A May 2013 review of IRS tax-exempt applications found that not a single group with “tea party” or “patriots” in the title was approved by the IRS after February 2010, while the IRS approved applications made by dozens of progressive groups in the same period of time.

Questions Lerner refused to answer

Issa’s office issued a copy of the questions the chairman posed to Lerner:

[Slide 1] In October 2010, you told a Duke University group: “The Supreme Court dealt a huge blow, overturning a 100-year-old precedent that basically corporations couldn’t give directly to political campaigns. And everyone is up in arms because they don’t like it. The Federal Election Commission can’t do anything about it. They want the IRS to fix the problem.”

Who exactly wanted you to “fix the problem” caused by Citizens United?

[Slide 2] In February 2011, you e-mailed your colleagues in the IRS: “Tea Party Matter very dangerous. This could be the vehicle to go to court on the issue of whether Citizens United overturning the ban on corporate spending applies to tax-exempt rules. Counsel and Judy Kindell need to be in on this one please. Cincy should probably NOT have these cases.”

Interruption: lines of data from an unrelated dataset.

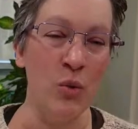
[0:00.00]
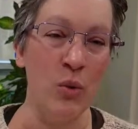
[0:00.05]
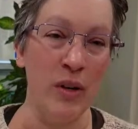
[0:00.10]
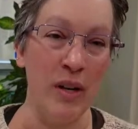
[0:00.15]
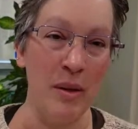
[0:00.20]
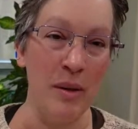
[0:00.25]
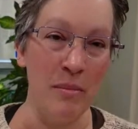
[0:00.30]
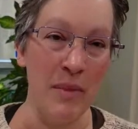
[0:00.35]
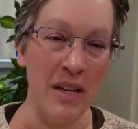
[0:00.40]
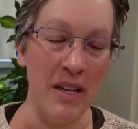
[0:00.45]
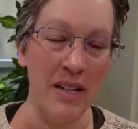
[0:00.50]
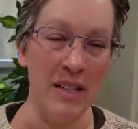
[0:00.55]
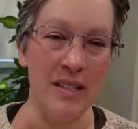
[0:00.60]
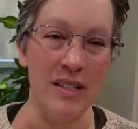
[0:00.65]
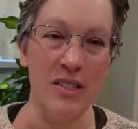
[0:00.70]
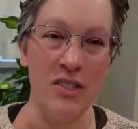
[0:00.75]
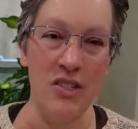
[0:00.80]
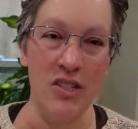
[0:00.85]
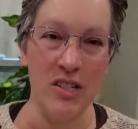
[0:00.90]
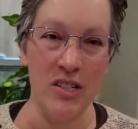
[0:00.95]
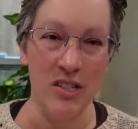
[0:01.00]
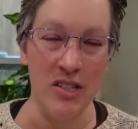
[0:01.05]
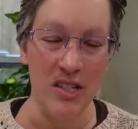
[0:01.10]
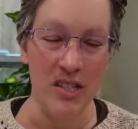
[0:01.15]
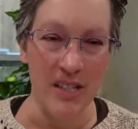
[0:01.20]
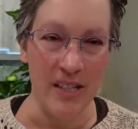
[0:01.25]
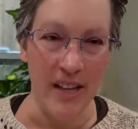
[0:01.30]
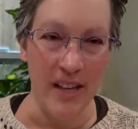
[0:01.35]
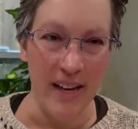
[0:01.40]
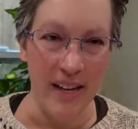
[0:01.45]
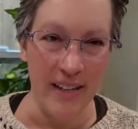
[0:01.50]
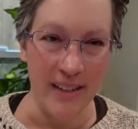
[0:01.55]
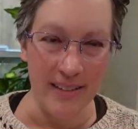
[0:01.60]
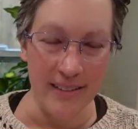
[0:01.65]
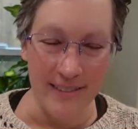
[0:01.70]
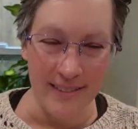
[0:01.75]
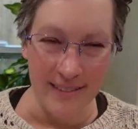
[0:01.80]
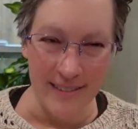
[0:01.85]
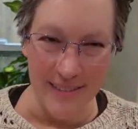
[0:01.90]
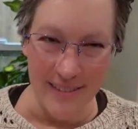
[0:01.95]
20 minutes just to like
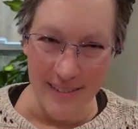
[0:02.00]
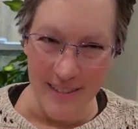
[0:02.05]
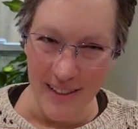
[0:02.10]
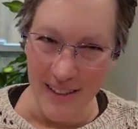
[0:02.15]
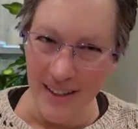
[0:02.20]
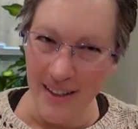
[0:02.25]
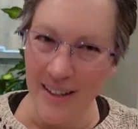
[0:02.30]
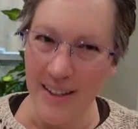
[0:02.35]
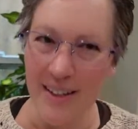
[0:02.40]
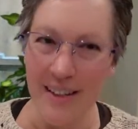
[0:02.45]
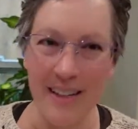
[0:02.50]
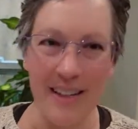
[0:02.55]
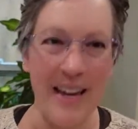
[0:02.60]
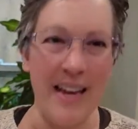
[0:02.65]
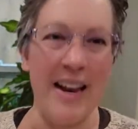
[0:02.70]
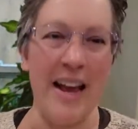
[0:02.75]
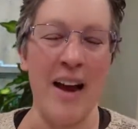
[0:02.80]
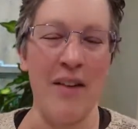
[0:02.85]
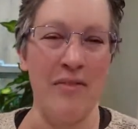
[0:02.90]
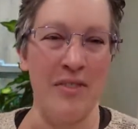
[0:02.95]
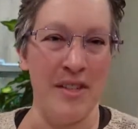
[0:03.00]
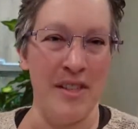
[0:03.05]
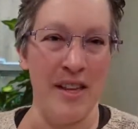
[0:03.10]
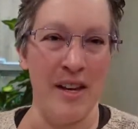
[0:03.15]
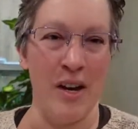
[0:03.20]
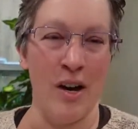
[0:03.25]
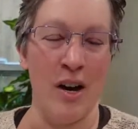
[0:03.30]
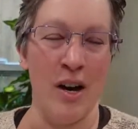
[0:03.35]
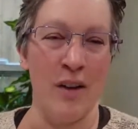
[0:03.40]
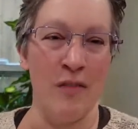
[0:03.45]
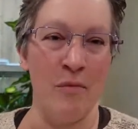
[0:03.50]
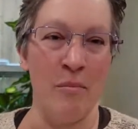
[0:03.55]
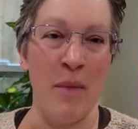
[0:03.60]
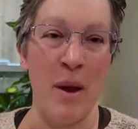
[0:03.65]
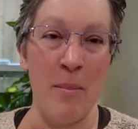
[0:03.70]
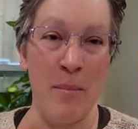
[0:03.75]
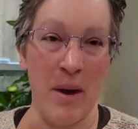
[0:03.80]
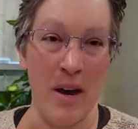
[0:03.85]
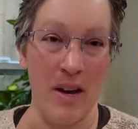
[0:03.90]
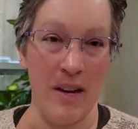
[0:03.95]
get everything off my
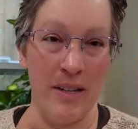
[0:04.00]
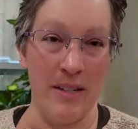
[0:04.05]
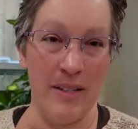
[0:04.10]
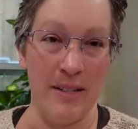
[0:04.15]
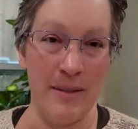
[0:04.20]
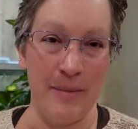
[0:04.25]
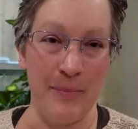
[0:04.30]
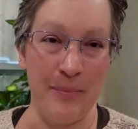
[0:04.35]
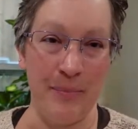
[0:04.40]
mind.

Why did you think the Tea Party cases were “very dangerous”?

[Slide 3] In September 2010, you e-mailed your subordinates about initiating a “c4 project,” but you wrote: “we need to be cautious so it isn’t a per se political project.”

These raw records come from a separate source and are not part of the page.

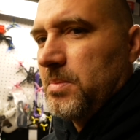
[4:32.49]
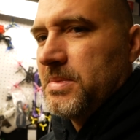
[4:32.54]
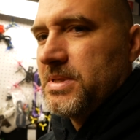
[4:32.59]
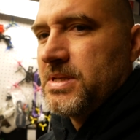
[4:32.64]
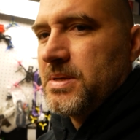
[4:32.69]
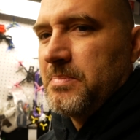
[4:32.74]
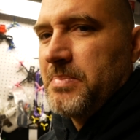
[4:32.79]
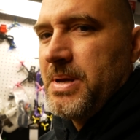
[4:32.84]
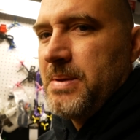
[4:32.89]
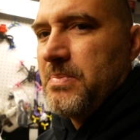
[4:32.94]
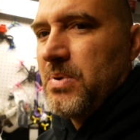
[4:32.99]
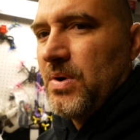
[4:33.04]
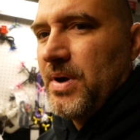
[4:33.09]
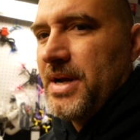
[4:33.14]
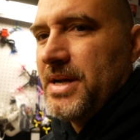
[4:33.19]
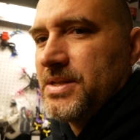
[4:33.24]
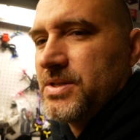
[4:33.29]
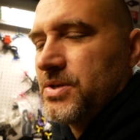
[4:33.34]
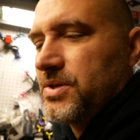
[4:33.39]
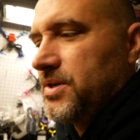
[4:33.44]
and some people
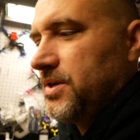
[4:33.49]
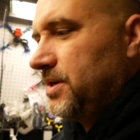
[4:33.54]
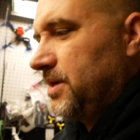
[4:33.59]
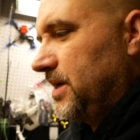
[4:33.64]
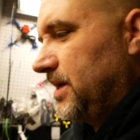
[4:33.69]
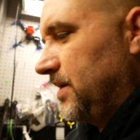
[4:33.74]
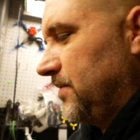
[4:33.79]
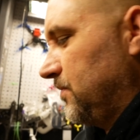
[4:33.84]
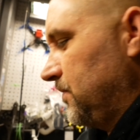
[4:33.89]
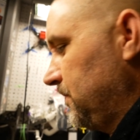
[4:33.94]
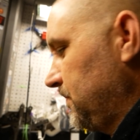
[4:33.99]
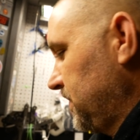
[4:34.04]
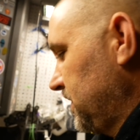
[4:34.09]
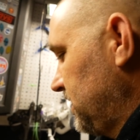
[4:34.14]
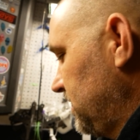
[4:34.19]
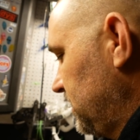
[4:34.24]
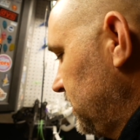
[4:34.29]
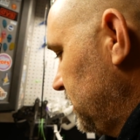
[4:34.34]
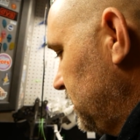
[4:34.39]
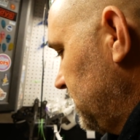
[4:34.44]
answered, and
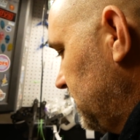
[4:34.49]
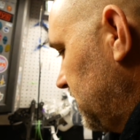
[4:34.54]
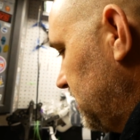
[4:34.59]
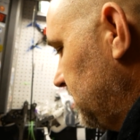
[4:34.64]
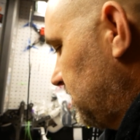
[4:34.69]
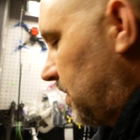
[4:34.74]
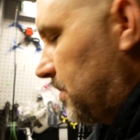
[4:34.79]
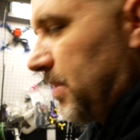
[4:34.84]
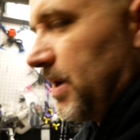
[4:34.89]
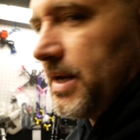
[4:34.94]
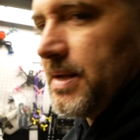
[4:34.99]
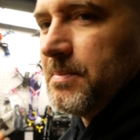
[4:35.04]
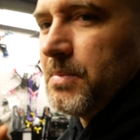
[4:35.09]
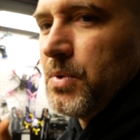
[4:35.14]
my buddy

Why were you worried about this being perceived as a political project?

[Slide 4] Michael Seto, manager of EO Technical in Washington, testified that you ordered Tea Party cases to undergo a “multi-tier review.” He testified: “She sent me email saying that when these cases need to go through multi-tier review and they will eventually have to go to Miss Kindell and the chief counsel’s office.”

Why did you order the Tea Party cases to undergo a “multi-tier review”?

[Slide 5] In June 2011, you requested that Holly Paz obtain a copy of the tax-exempt application filed by Crossroads GPS so that your senior technical advisor, Judy Kindell, could review it and summarize the issues for you.

Why did you want to have the Crossroads GPS application?

[Slide 6] In June 2012, you were part of an e-mail exchange that appeared to be about writing new regulations on political speech for 501(c)(4) groups “off-plan” in 2013.

What does “off-plan” mean?

[Slide 7] In February 2014, President Obama stated that there was not a “smidgeon of corruption” in the IRS targeting.

Ms. Lerner, do you believe that there is not a smidgeon of corruption in the IRS targeting of conservatives?

[Slide 8] On Saturday, our Committee’s General Counsel sent an e-mail to your lawyer stating:

“I understand … that Ms. Lerner is willing [to] testify, and she is requesting a one week delay. In talking to the Chairman, wanted to make sure we had this right.”

Your lawyer gave a one word e-mail response: “yes.”

Are you still seeking this discussed delay?